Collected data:
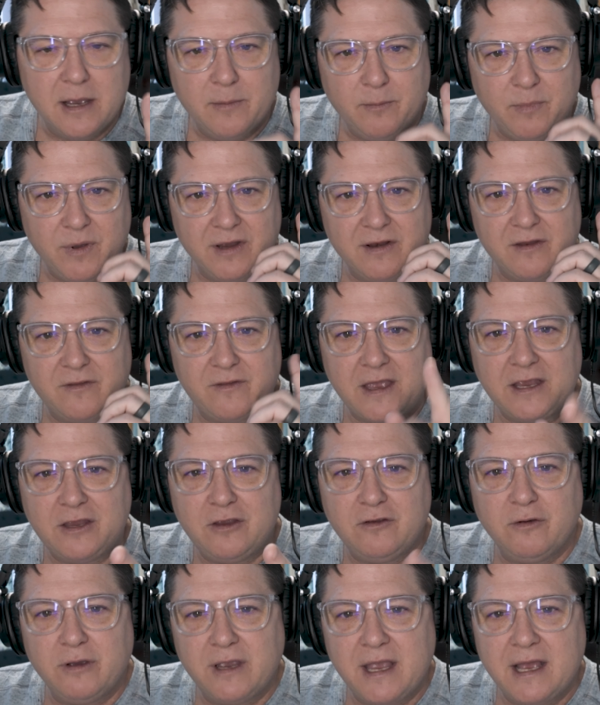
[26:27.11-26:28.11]
But thank
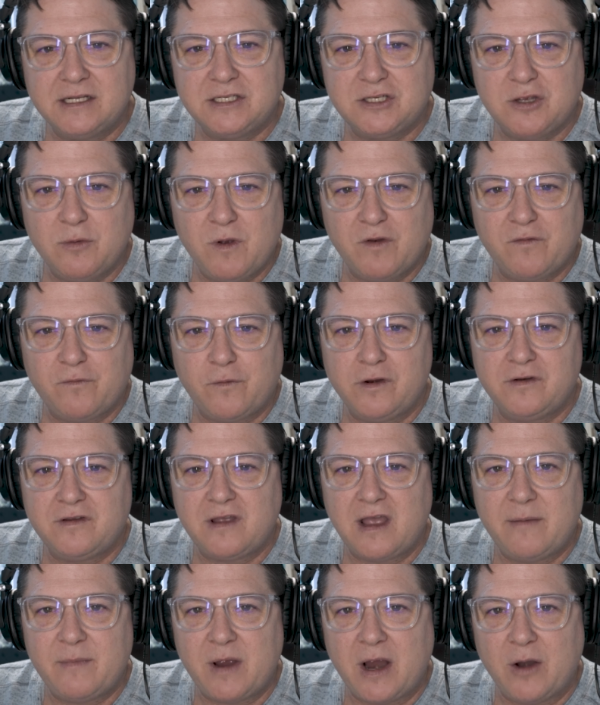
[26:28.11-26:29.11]
you again so much for your
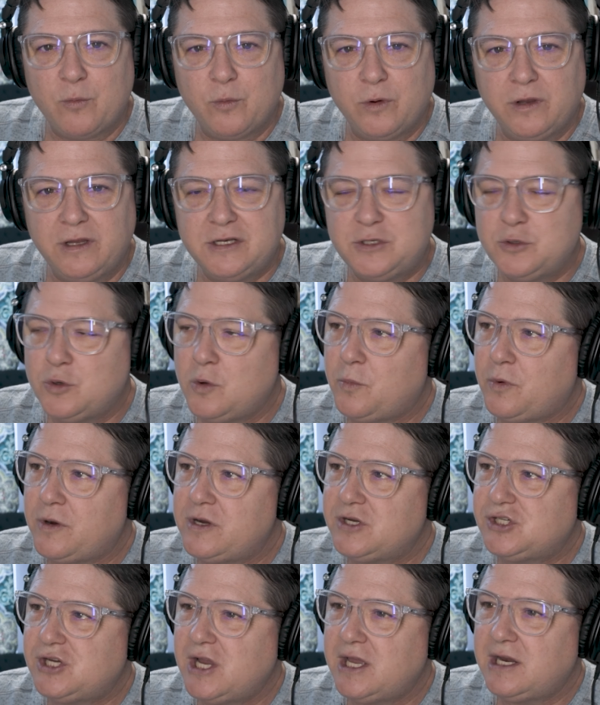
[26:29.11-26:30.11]
time. I really do
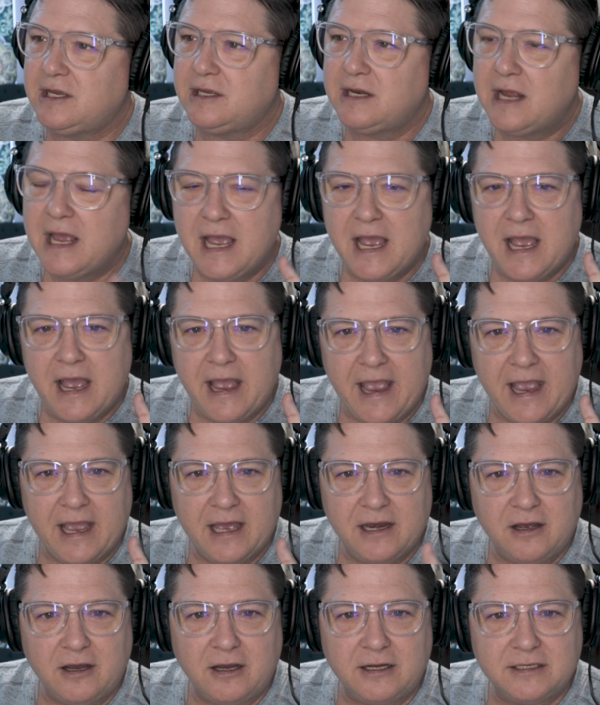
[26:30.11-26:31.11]
appreciate it.
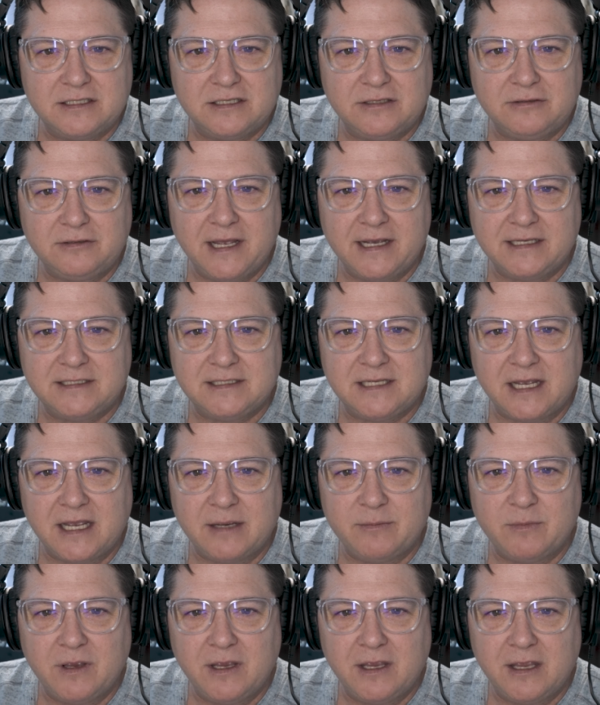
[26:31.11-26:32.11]
And until next
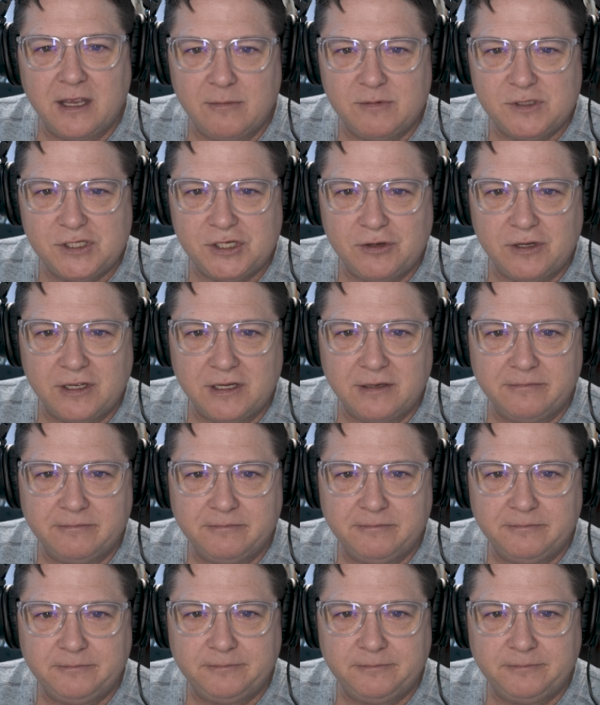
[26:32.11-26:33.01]
time, keep shooting.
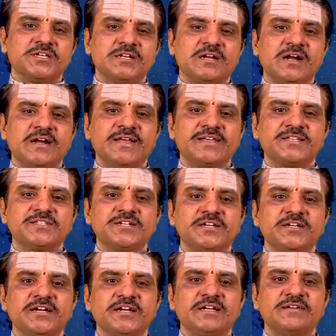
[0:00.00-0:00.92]
and
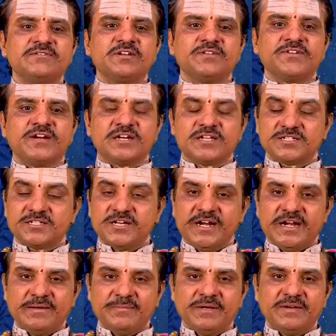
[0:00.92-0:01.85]
extended level of
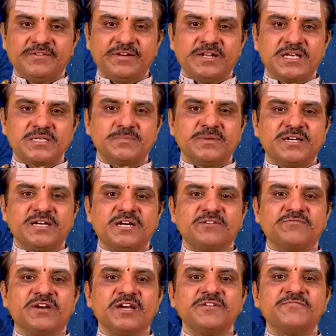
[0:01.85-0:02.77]
understanding between husband and
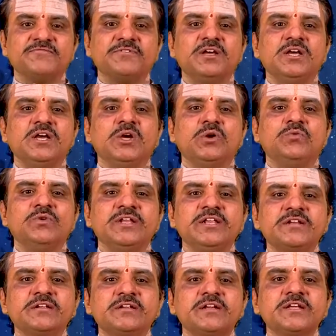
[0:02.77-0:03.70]
wife will
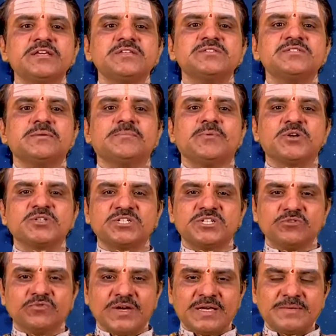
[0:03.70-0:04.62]
increase the positive
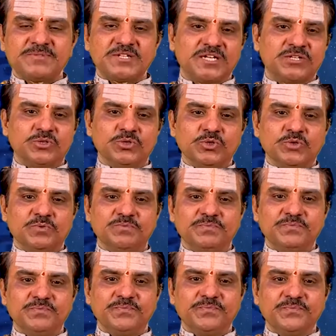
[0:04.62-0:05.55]
vibes at home.
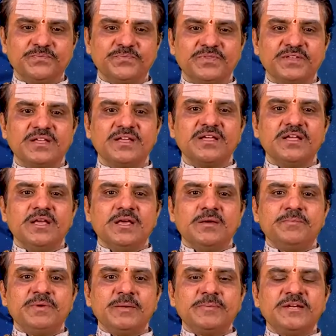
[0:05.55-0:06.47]

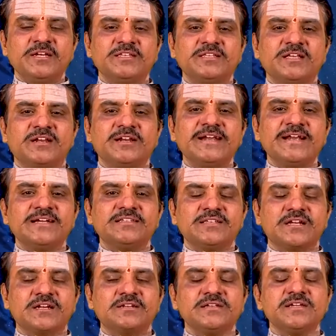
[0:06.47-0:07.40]
People in their late
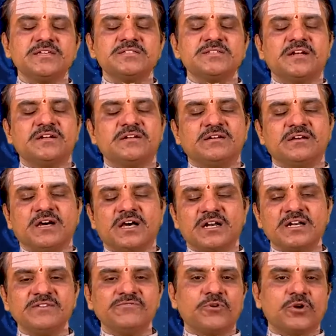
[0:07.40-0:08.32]
30s and
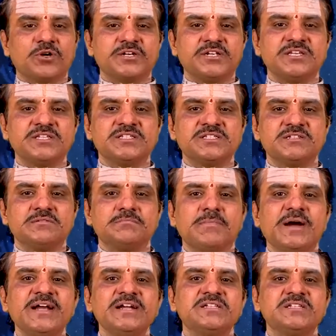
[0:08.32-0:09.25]
early 40s
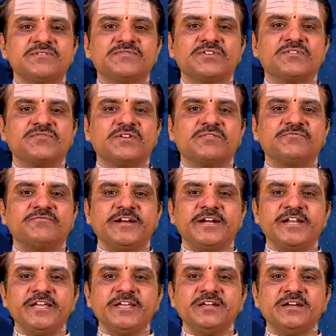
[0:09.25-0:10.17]
might suffer from
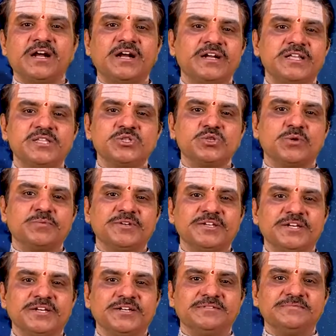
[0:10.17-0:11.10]
fatigue and insomnia.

WORK TASK -> Write out nothing but the lines from the one with "[0:05.55-0:06.47]" through the last line of the entries, exactly as they stand; pictures are not part of the copy.

COMPLETED EXERCISE ->
[0:05.55-0:06.47]

[0:06.47-0:07.40]
People in their late
[0:07.40-0:08.32]
30s and
[0:08.32-0:09.25]
early 40s
[0:09.25-0:10.17]
might suffer from
[0:10.17-0:11.10]
fatigue and insomnia.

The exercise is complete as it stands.